Edges of Empire

KNW 2399: Edges of Empire

Traditional Dress: a Colonizer’s Fascination


While one flips through photographs of ages long past, the portrayal of native people in their traditional clothing becomes noticeable. It is through a lens of colonialist bias that we come to learn who the native people are, what they are like and what their everyday activities are. This first photograph, taken by a photographer of the name Yanez and was taken sometime between 1918 and 1929 in Mexico. The focuses of this photograph are three women that are dressed in traditional garments from Tehuana. These dresses are fabulously detailed, as can be seen in the extensive needlework in the skirt of the lady to the far left and the many patterns that present themselves boldly on the upper portion of the dresses. The fabric is also of a decent quality; it is not a typical linen or cotton, but rather appears to be silk that is detailed with flowers and other geometrical patterns. Each woman wears jewelry as well, and the two outside women also display headdresses. They all gaze directly at the camera and are clearly posed for the photograph. From all of these details, one can deduce that these women were not suffering financially due to the quality of fabric and detail to their garments. They are also adorned with jewelry, which implies a certain amount of wealth. Their general demeanor is rather relaxed and comfortable as well, implying that everything is stable in their lives. It is important to note though, that this is a picture for a postcard. Generally, one would rather promote an image that portrays the region in a positive light, ideally drawing in tourism and a good image that way. This makes it entirely possible for this image to be a representation of a colonial bias and the desire to show native people that are content, completely ignoring those that are not.

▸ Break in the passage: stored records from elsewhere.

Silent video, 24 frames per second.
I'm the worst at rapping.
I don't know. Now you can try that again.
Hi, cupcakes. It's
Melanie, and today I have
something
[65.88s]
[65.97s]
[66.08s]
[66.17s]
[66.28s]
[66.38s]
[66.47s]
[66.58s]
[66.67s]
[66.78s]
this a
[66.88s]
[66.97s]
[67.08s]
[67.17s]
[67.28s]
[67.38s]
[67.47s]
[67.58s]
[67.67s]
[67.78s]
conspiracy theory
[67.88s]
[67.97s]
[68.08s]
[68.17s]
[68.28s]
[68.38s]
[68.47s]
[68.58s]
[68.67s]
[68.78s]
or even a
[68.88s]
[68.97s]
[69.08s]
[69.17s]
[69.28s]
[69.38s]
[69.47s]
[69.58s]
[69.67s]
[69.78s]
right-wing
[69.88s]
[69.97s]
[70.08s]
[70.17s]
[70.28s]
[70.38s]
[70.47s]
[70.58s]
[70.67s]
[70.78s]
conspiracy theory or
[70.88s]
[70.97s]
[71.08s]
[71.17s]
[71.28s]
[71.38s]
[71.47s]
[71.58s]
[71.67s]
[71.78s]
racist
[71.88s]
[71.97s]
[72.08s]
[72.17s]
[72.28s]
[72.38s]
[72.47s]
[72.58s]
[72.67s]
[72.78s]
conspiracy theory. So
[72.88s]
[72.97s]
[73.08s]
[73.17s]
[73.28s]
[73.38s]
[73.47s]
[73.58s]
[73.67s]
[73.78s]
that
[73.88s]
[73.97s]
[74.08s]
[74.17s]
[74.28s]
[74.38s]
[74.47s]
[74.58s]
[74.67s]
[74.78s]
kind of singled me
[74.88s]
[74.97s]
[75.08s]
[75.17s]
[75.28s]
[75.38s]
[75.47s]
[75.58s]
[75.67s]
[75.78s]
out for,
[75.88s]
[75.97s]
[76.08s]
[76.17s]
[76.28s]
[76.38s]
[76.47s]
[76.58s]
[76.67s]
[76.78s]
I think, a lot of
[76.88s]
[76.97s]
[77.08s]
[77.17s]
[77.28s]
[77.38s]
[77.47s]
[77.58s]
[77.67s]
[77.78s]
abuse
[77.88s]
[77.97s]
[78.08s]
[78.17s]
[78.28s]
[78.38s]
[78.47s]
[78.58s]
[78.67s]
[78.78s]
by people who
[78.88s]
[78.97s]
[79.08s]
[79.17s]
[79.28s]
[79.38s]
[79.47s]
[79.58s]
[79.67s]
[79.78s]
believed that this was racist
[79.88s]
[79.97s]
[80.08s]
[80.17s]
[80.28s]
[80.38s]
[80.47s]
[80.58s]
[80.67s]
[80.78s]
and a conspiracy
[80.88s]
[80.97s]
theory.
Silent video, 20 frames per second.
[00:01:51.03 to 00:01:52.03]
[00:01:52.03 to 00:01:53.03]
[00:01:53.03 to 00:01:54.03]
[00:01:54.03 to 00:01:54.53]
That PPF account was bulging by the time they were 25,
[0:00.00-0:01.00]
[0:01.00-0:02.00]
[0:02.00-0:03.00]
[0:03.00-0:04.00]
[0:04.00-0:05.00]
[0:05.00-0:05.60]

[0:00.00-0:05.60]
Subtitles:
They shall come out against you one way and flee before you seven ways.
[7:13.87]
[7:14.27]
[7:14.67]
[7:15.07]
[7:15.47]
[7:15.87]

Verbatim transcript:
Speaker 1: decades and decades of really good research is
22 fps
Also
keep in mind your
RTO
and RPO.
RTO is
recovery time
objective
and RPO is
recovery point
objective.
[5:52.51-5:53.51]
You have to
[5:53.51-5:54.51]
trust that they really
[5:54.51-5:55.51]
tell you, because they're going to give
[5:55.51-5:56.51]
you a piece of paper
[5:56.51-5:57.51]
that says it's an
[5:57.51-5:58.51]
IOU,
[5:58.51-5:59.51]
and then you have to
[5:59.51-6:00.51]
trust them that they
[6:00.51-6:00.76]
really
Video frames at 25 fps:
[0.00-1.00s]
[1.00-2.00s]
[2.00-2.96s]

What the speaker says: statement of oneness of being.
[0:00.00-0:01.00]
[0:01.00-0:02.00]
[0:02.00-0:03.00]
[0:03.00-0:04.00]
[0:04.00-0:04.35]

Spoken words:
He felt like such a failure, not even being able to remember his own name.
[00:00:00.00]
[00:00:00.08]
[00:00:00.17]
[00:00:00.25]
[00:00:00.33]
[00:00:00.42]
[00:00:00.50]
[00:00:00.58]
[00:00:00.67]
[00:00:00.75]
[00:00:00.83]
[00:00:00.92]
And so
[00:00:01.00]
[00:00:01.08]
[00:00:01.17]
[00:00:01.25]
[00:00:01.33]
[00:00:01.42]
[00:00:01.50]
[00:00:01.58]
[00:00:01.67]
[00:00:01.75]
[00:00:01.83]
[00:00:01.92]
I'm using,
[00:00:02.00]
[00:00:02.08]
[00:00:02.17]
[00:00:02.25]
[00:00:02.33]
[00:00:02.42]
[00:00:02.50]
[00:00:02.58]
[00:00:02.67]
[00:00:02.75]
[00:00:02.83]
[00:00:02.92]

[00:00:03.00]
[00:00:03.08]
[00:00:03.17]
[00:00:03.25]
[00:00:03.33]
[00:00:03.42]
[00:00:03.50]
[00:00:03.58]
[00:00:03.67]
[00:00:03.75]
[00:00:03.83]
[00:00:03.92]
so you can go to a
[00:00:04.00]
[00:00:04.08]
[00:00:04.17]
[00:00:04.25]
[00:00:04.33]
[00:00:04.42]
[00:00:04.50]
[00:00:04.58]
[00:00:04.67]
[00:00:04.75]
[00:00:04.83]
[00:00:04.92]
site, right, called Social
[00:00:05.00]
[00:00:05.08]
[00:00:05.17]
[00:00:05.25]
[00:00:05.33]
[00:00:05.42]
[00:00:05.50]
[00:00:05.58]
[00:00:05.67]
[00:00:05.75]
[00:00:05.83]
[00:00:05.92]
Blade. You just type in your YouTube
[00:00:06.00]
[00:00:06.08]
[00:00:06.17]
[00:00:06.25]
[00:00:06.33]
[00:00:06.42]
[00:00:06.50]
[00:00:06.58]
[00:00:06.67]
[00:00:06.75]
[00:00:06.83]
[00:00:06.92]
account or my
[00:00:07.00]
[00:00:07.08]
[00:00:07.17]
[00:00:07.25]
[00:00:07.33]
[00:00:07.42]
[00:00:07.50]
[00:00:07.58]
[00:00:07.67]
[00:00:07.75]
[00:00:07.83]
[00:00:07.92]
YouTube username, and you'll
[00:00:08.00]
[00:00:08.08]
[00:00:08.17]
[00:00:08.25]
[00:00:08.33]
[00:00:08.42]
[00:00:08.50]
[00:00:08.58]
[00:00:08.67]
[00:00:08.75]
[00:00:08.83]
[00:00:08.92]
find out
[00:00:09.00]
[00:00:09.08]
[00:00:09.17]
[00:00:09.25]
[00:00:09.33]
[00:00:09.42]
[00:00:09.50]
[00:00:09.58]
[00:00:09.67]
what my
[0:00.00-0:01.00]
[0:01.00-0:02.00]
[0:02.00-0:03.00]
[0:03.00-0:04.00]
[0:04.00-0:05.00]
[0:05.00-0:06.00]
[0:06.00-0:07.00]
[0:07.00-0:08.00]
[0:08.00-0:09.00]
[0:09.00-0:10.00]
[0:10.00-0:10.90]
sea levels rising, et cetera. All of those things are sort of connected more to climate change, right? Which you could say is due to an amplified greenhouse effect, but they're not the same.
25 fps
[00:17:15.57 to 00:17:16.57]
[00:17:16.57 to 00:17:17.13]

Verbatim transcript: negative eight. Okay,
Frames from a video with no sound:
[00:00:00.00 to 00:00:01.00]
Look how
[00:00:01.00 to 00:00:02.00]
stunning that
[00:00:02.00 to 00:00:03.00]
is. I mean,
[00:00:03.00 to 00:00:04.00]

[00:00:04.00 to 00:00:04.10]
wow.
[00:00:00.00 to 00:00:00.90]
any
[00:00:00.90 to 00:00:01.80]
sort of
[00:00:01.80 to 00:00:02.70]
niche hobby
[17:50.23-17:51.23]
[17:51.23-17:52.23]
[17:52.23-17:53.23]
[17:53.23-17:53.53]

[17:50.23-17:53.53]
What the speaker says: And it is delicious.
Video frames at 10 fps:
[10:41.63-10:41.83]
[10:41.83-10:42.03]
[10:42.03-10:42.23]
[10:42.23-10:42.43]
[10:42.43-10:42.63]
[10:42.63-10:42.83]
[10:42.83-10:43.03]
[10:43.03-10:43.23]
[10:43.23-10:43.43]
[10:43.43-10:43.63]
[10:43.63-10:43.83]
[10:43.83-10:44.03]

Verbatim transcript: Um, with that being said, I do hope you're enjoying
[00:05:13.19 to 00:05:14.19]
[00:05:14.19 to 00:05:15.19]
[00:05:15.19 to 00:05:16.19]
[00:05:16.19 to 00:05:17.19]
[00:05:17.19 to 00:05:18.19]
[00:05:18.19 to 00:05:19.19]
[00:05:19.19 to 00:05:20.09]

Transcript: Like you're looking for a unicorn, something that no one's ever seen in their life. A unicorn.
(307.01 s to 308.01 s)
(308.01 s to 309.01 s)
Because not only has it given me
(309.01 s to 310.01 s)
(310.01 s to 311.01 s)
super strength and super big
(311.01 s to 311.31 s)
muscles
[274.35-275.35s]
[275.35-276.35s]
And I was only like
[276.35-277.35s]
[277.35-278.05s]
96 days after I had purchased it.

The central subjects of this photograph, taken by William Johnson between the years 1855-1862, are two Parboo Indian women. They stand silently amongst a rock wall and an ornate pedestal or table of some sort. In the background are palm trees and buildings. The women wear traditional Indian dress for women, called a sari. One’s eyes are immediately drawn to the beautiful variety of fabric that the women wear, with what one would imagine to be difficult to craft paisley pattern. This type of finery does not imply a poor lifestyle by any means. In fact, it implies that these two young women are well off and are part of a high caste (social ranking). But when the eyes glance down, one can note that they do not wear shoes. This substantiates the way colonizers viewed native people, who were “exotic” and somehow socially inept because they did not yet “benefit” completely from British culture. They are also very carefully posed; one woman leans slightly against the pedestal, as if on display. One can presume that the intention of photographs that documented native people in their “traditional” clothing and environments was to exemplify a preconceived notion of the colonizers that natives were “exotic”. After rifling through many photographs form this time period and region, there seem to be more photographs that document the wealthier natives than there are photographs that show poverty and the crushing weight of colonialism. This photograph portrays two Indian women who fit what the British wanted to document, but whose voices could not speak through the photograph to say how they truly felt.